Each committee has written charters setting out their roles and responsibilities, membership, functions, reporting procedures and the how they are to operate. The structure and membership of each committee is reviewed annually.

===Dates Committee===
The Dates Committee is established by section 42 of the Racing Act 2003, which requires the committee to determine, following consultation with each of the recognized industry organizations, the annual racing calendar that betting will take place on.

===Audit and Finance Committee===
The Audit and Finance Committee assists the Board in discharging its responsibilities concerning to financial reporting and the financial risk management practices of the NZRB, the work and performance of the internal audit function and the NZ Racing Board's external auditor, Deloitte.

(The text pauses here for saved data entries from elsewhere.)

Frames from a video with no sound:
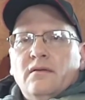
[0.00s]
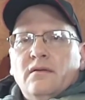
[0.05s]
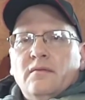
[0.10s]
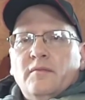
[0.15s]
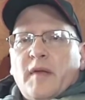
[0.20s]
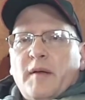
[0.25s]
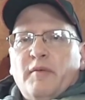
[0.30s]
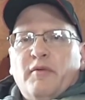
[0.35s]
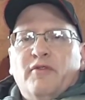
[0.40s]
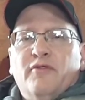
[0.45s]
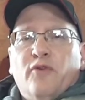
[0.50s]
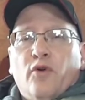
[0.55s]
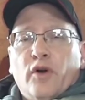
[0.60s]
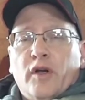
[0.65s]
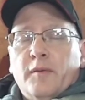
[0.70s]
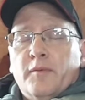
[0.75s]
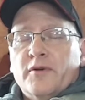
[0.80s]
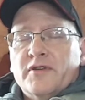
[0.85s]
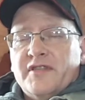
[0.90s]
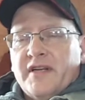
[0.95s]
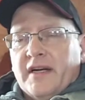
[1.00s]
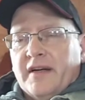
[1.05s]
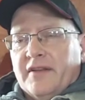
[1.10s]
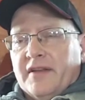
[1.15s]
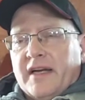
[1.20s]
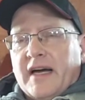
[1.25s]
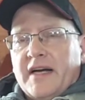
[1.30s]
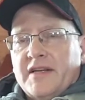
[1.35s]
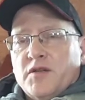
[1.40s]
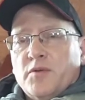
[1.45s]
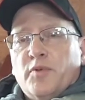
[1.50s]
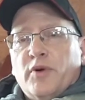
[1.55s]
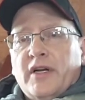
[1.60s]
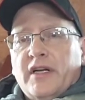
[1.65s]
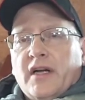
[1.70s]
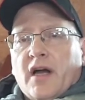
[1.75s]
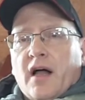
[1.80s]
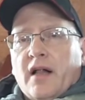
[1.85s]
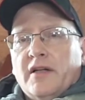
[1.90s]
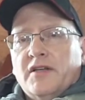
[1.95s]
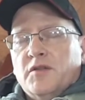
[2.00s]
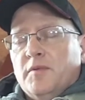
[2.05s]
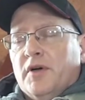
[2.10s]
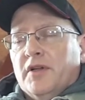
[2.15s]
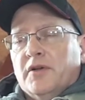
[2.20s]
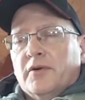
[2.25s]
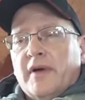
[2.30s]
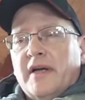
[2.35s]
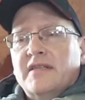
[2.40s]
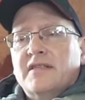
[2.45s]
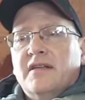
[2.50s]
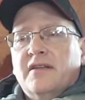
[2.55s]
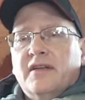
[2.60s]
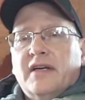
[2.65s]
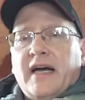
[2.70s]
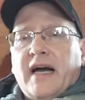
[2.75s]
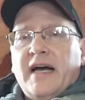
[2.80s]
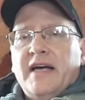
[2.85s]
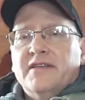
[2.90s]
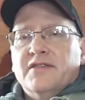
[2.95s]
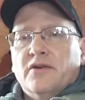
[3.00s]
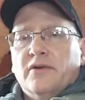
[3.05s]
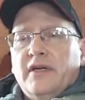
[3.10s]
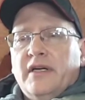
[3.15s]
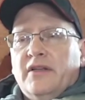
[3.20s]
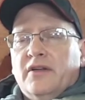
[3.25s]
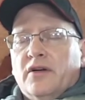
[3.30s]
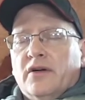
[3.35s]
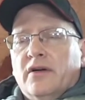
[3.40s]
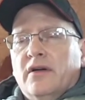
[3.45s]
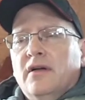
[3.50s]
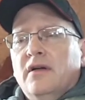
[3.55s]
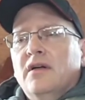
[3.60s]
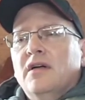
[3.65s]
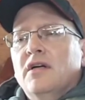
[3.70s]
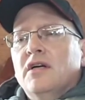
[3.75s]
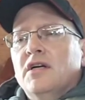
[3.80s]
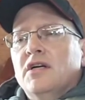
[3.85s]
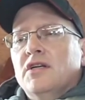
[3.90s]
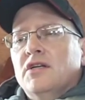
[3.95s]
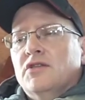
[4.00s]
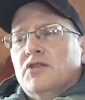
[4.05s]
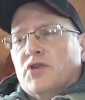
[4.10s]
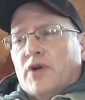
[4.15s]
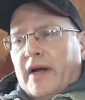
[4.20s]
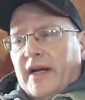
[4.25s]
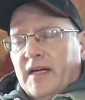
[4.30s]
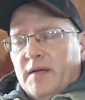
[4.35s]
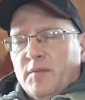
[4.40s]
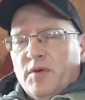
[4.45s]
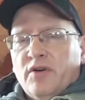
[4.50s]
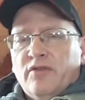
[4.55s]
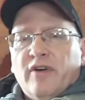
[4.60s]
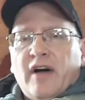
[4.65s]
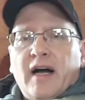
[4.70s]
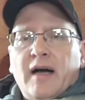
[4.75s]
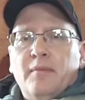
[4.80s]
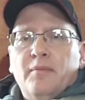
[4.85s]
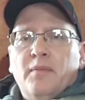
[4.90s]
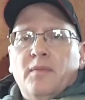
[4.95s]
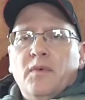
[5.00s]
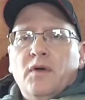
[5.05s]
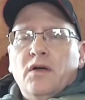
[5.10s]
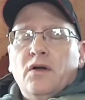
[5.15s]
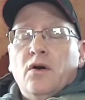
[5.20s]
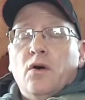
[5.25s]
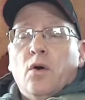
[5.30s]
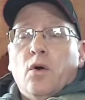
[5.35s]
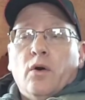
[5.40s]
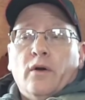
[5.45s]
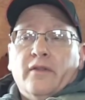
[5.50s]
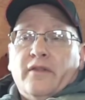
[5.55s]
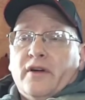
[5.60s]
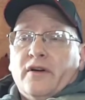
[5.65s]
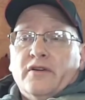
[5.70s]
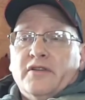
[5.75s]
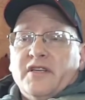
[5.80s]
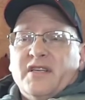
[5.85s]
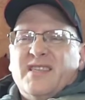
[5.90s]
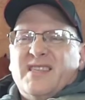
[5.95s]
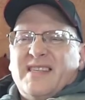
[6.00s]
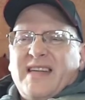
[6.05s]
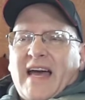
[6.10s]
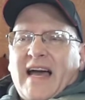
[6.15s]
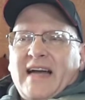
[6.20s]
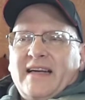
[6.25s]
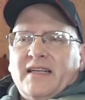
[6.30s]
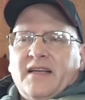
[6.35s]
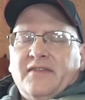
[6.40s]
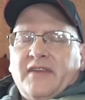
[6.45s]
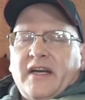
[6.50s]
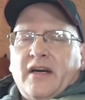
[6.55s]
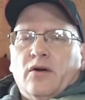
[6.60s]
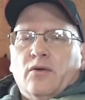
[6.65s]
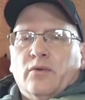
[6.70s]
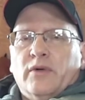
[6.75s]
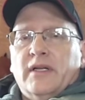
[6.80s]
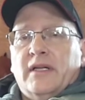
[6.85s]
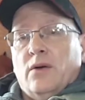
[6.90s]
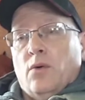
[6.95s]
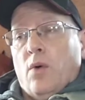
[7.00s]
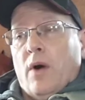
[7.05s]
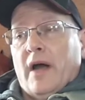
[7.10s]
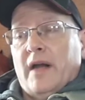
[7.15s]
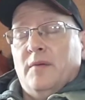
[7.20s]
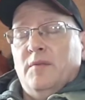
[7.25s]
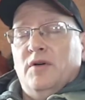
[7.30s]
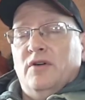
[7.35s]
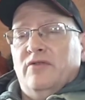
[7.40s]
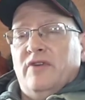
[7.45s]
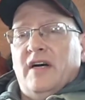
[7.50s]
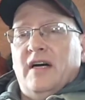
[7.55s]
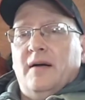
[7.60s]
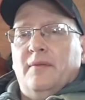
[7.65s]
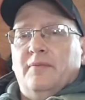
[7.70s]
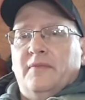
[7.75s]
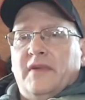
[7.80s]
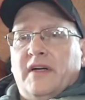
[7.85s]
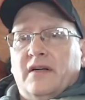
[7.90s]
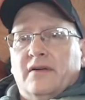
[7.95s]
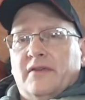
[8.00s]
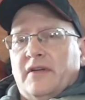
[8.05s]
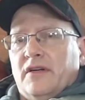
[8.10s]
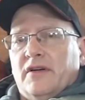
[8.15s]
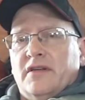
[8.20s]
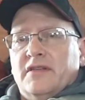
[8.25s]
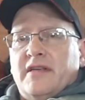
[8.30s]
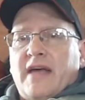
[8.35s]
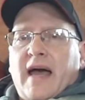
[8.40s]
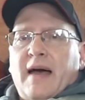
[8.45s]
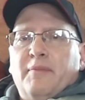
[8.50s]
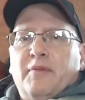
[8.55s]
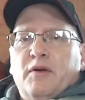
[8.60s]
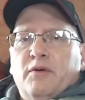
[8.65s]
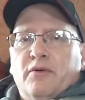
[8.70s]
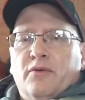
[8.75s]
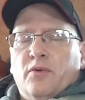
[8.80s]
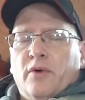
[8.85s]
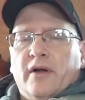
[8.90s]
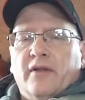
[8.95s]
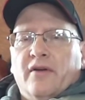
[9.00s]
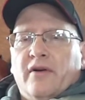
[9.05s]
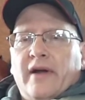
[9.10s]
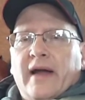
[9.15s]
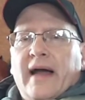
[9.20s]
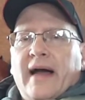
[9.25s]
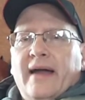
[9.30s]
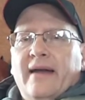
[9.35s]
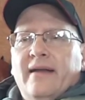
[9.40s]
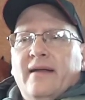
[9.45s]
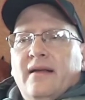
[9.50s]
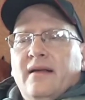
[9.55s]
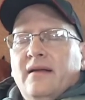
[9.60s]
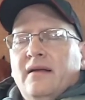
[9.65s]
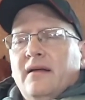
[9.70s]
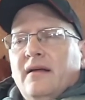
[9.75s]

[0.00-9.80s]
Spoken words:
Maybe 40% of the guys are pretty knowledgeable, and the rest of the guys are either trying to move up or they're just stagnant. They don't really want to move up. They're just happy with where they're at.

===Compensation and Development Committee===
The Compensation and Development Committee's purpose is to monitor issues and determine policies and practices related to the remuneration and review of the Chief Executive and the senior management team, as well as overseeing the management development and succession planning process.

===Leadership===
In late November 2014 the Board of the NZ Racing Board announced the appointment of John Allen as the organisation's new CEO. John Allen commences his role in early March 2015.